Of course, there are problems with regard to job security in countries such as the UK. Certainly times are difficult. However, unemployment and, especially, long-term unemployment have been dropping like a stone for several years. There is a reason for that. The UK government does not make it extremely difficult for companies to hire people. Even in Ireland, where the impact of the crash was much worse than in Italy (and which is also in the euro zone) unemployment is falling and is below Italian levels.

There is no shortage of constructive critiques and help for the flock that clergy can provide in relation to economics – consider, for example, our Bishops’ Conference’s own initiatives to promote ethics in business. But people like Cardinal Rodriguez should be cautious before speaking out. If people take him seriously, Britain could become more like Italy and Chile could become more like Honduras. If people learn not to take the Catholic Church’s cardinals seriously then the Church has a different (and altogether more serious) problem.

This article was originally published by the Catholic Herald.

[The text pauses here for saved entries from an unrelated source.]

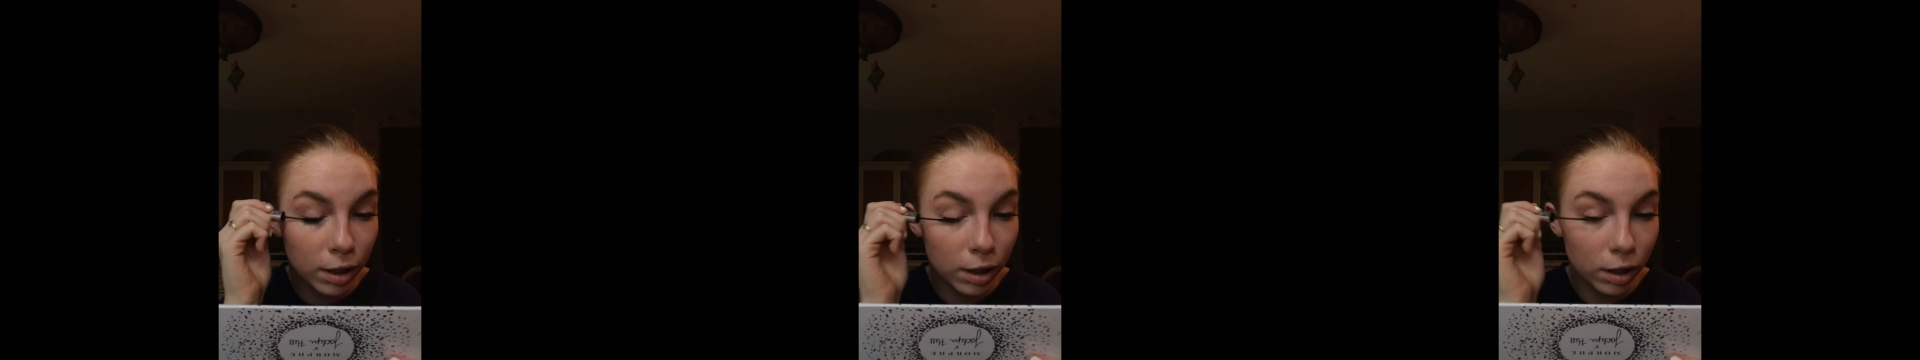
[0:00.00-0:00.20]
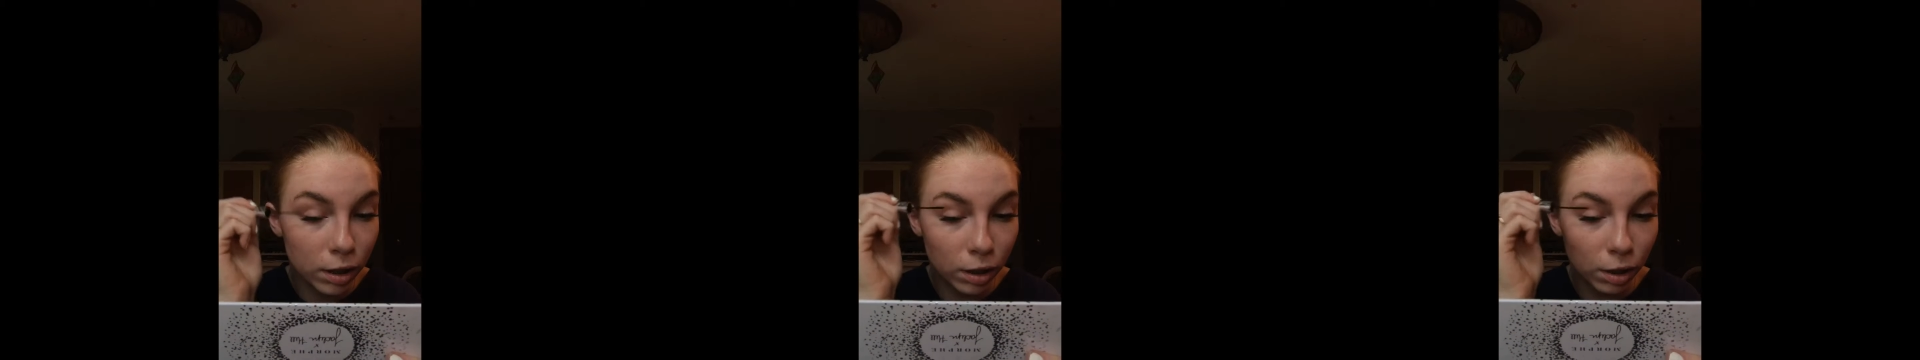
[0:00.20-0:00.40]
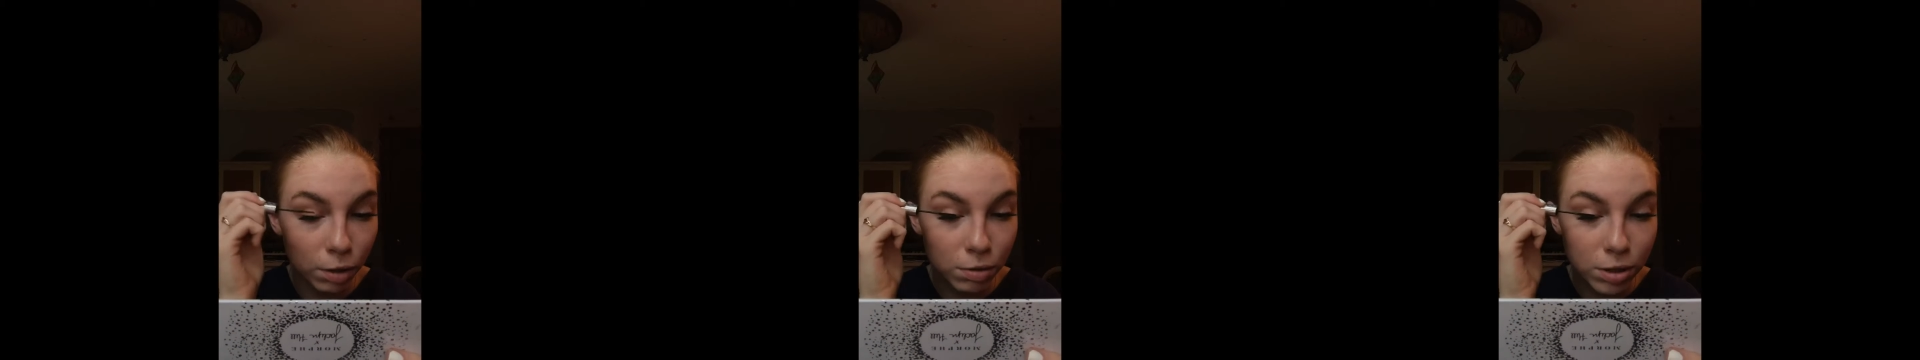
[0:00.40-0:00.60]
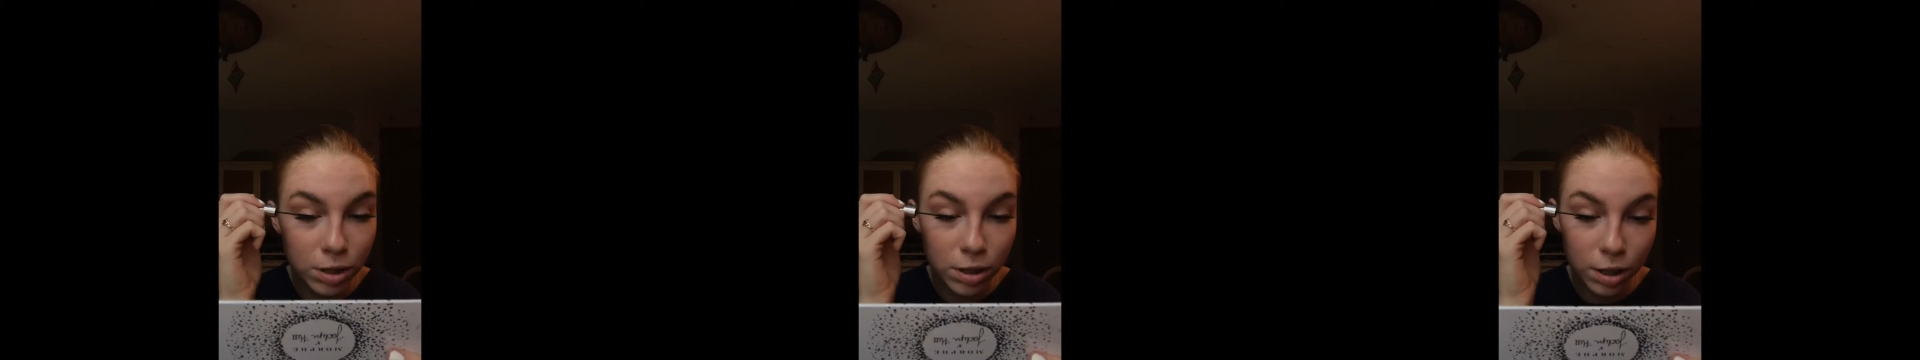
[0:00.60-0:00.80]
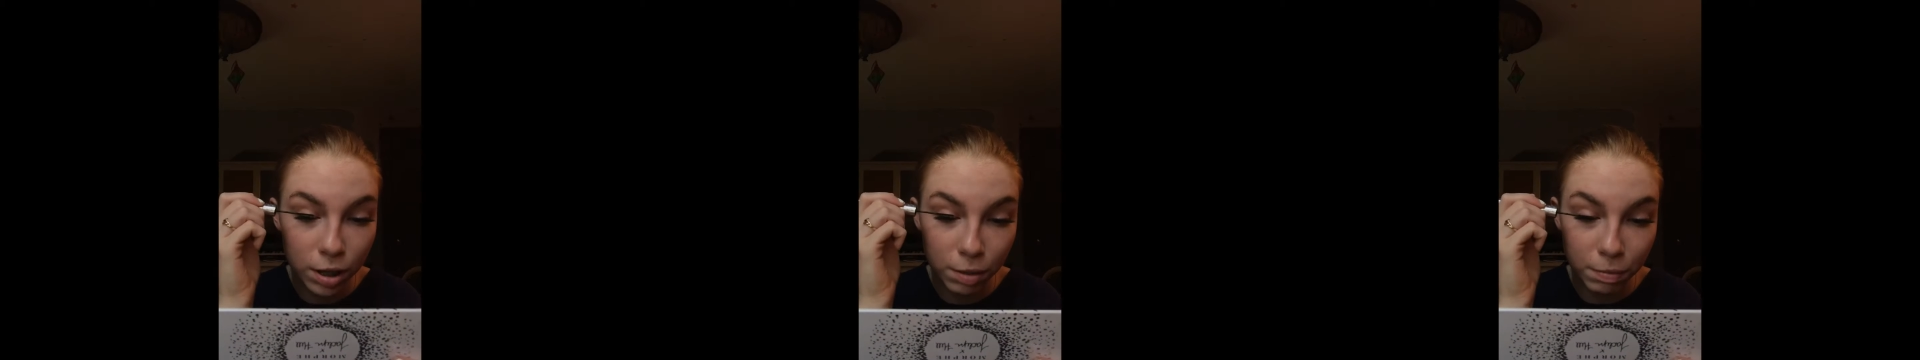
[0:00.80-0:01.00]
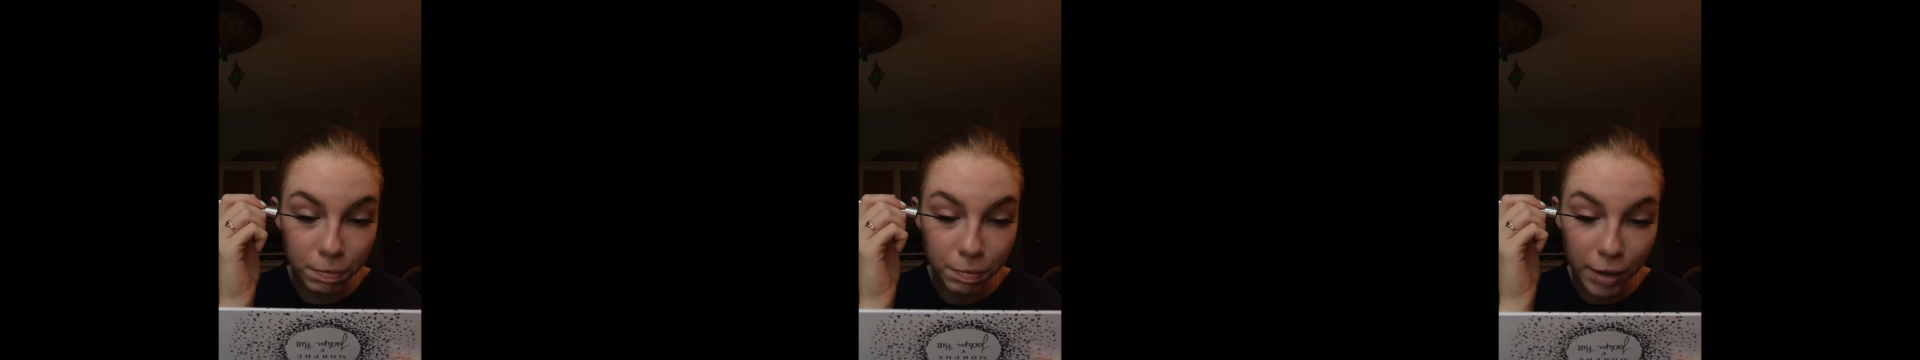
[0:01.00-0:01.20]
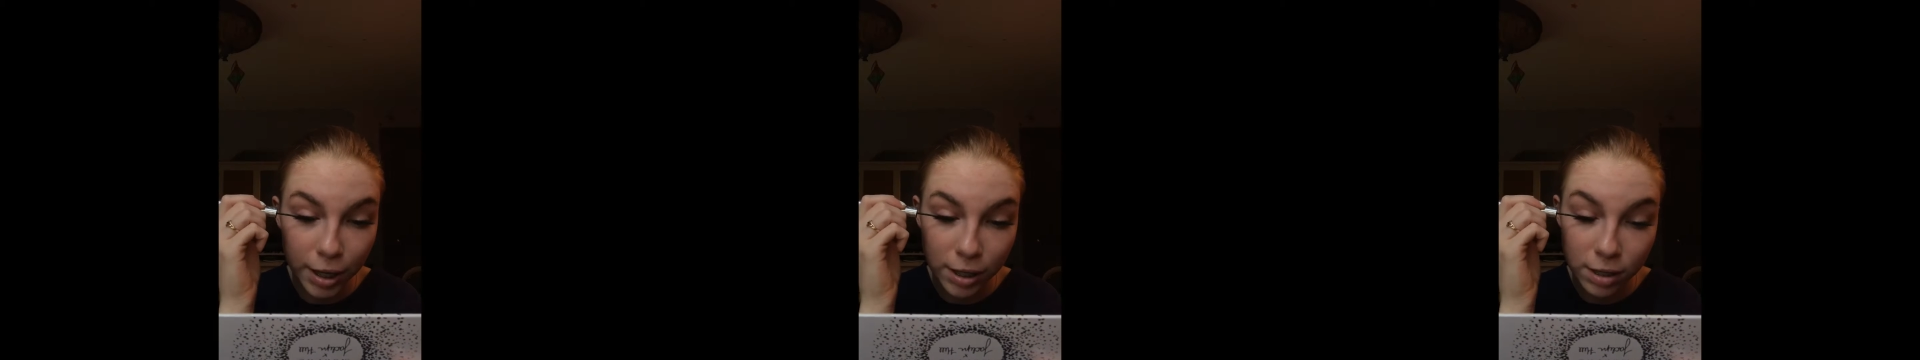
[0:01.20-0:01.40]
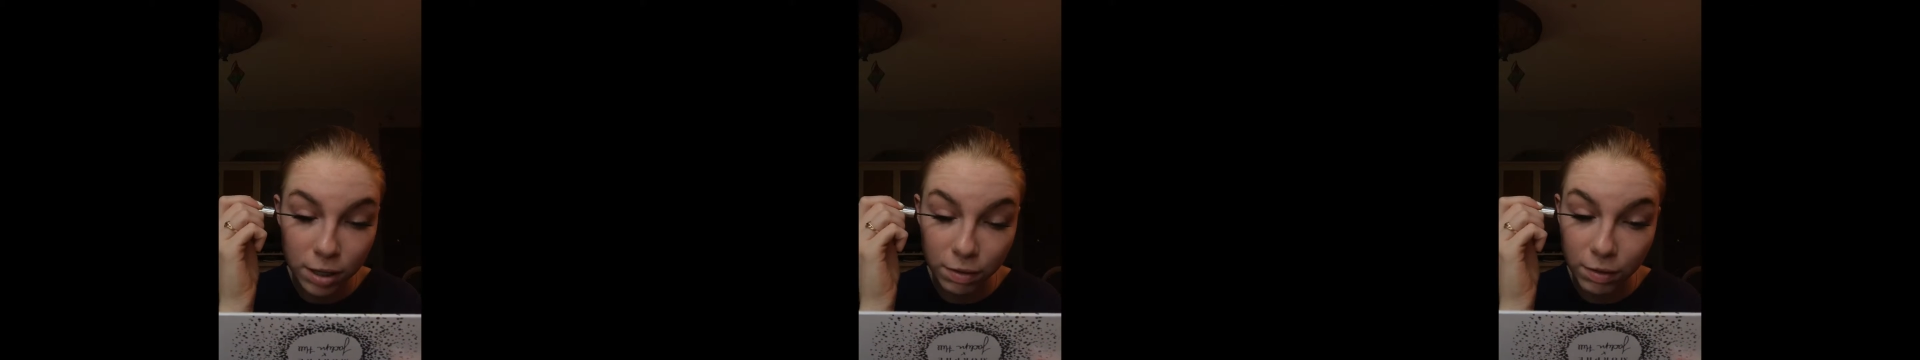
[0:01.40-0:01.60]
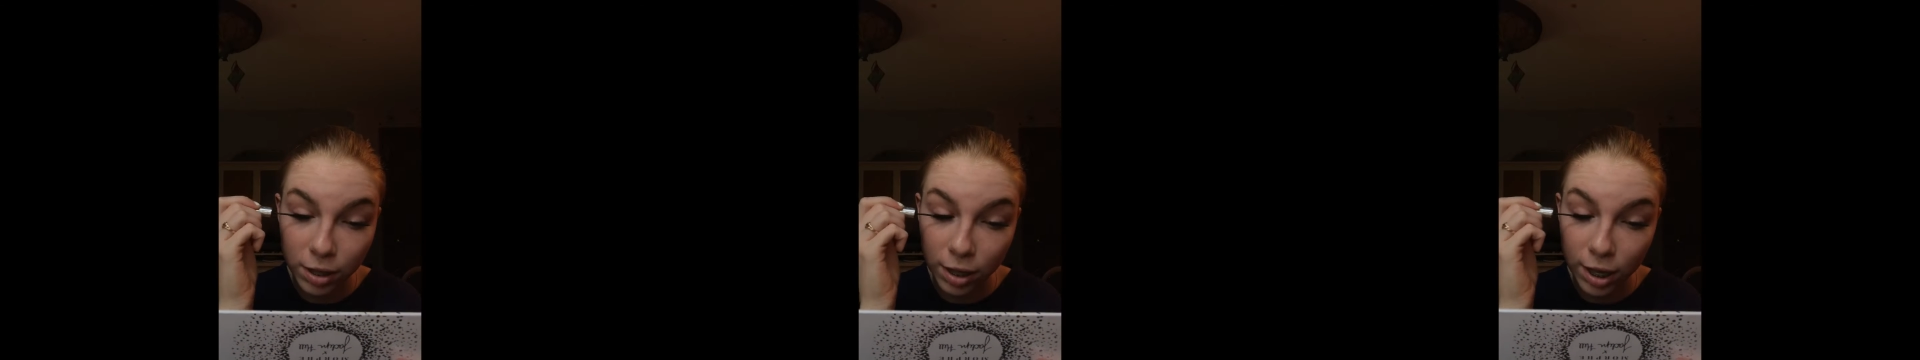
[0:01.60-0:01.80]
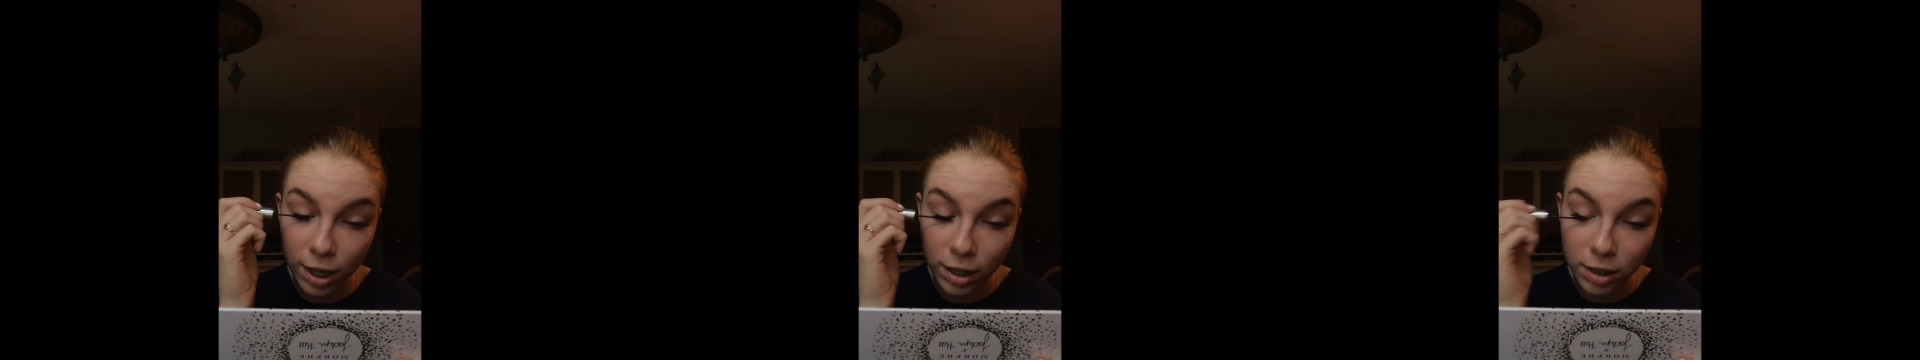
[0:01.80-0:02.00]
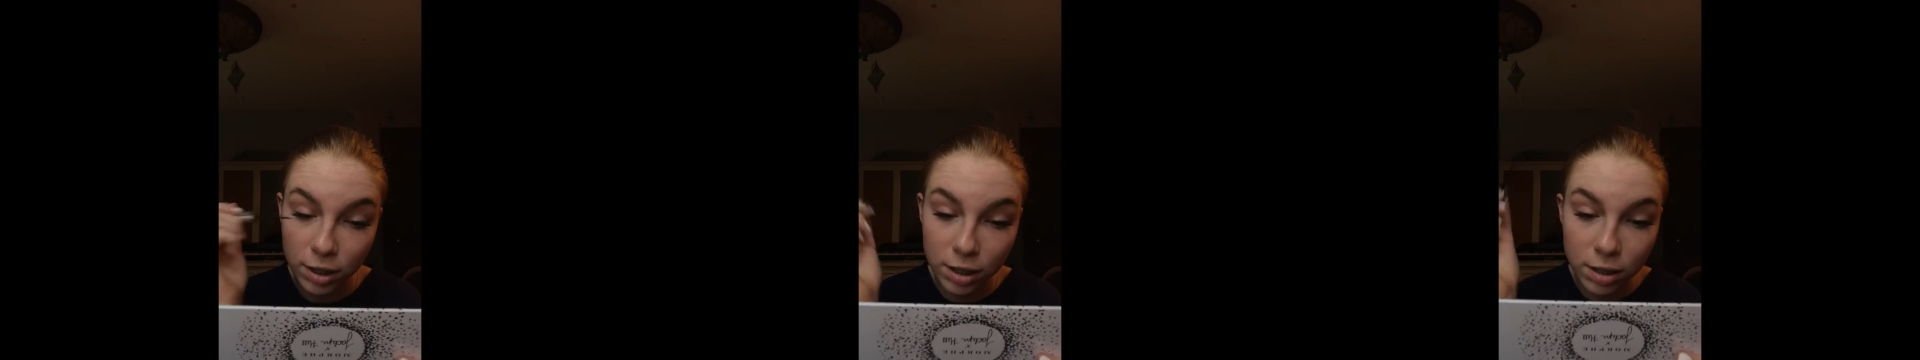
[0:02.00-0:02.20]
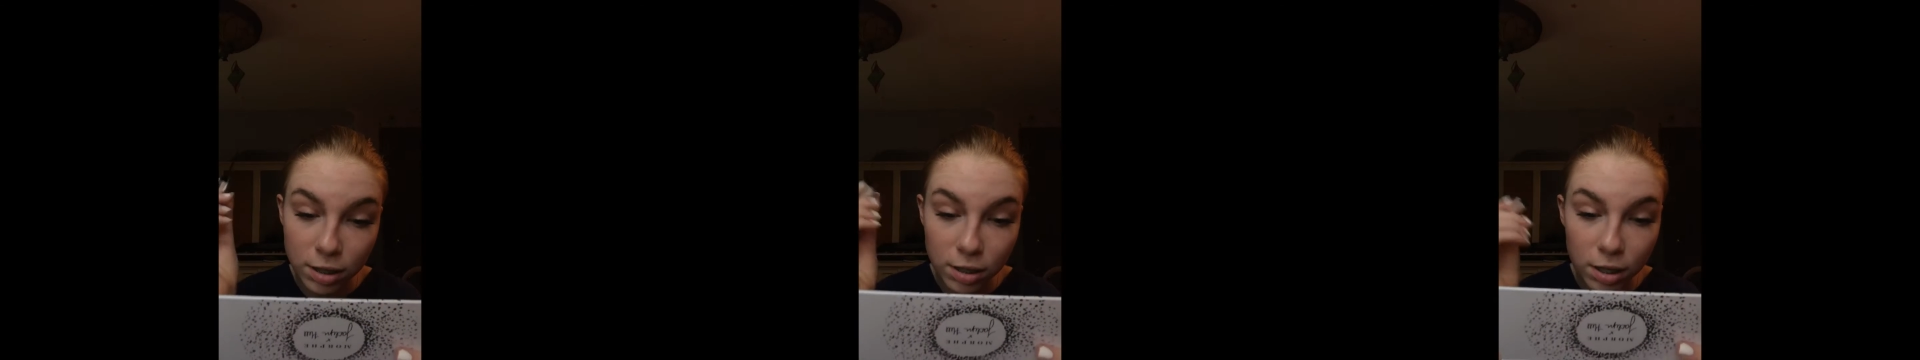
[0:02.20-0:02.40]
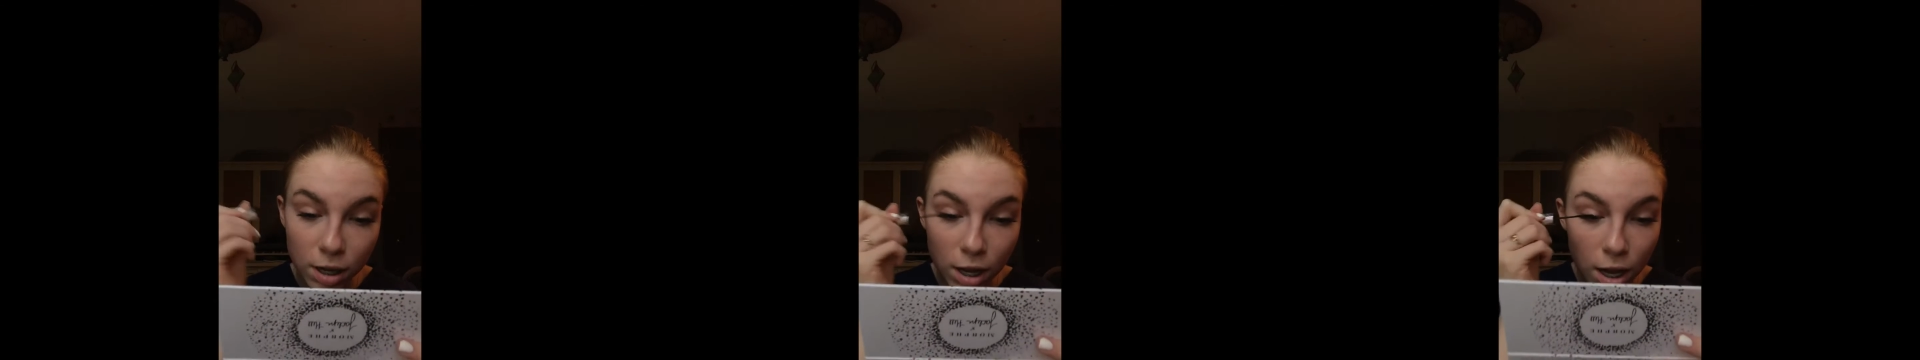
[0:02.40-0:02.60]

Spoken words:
close to the base of the lashes.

Academic and Research Director, IEA

Philip Booth is Senior Academic Fellow at the Institute of Economic Affairs. He is also Director of the Vinson Centre and Professor of Economics at the University of Buckingham and Professor of Finance, Public Policy and Ethics at St. Mary’s University, Twickenham. He also holds the position of (interim) Director of Catholic Mission at St. Mary’s having previously been Director of Research and Public Engagement and Dean of the Faculty of Education, Humanities and Social Sciences. From 2002-2016, Philip was Academic and Research Director (previously, Editorial and Programme Director) at the IEA. From 2002-2015 he was Professor of Insurance and Risk Management at Cass Business School. He is a Senior Research Fellow in the Centre for Federal Studies at the University of Kent and Adjunct Professor in the School of Law, University of Notre Dame, Australia. Previously, Philip Booth worked for the Bank of England as an adviser on financial stability issues and he was also Associate Dean of Cass Business School and held various other academic positions at City University. He has written widely, including a number of books, on investment, finance, social insurance and pensions as well as on the relationship between Catholic social teaching and economics. He is Deputy Editor of Economic Affairs. Philip is a Fellow of the Royal Statistical Society, a Fellow of the Institute of Actuaries and an honorary member of the Society of Actuaries of Poland. He has previously worked in the investment department of Axa Equity and Law and was been involved in a number of projects to help develop actuarial professions and actuarial, finance and investment professional teaching programmes in Central and Eastern Europe. Philip has a BA in Economics from the University of Durham and a PhD from City University.

1 thought on “A cardinal’s error on poverty and the free market”

  1. Posted 07/10/2014 at 18:23 | Permalink

    So much ‘protection provided by labour laws seems to be protection of ‘insiders’ at the expense of outsiders. Those of us who believe in the benefits of free markets want the outsiders to be able to compete. And it tends to be the organised trade unions who are in a position to lobby coercive governments, not the scattered and unorganised individual workers who don’t belong to unions. This is a classic example of the difference I once pointed out to Ralph Harris, between ‘do-gooders’ and ‘mean-wellers’.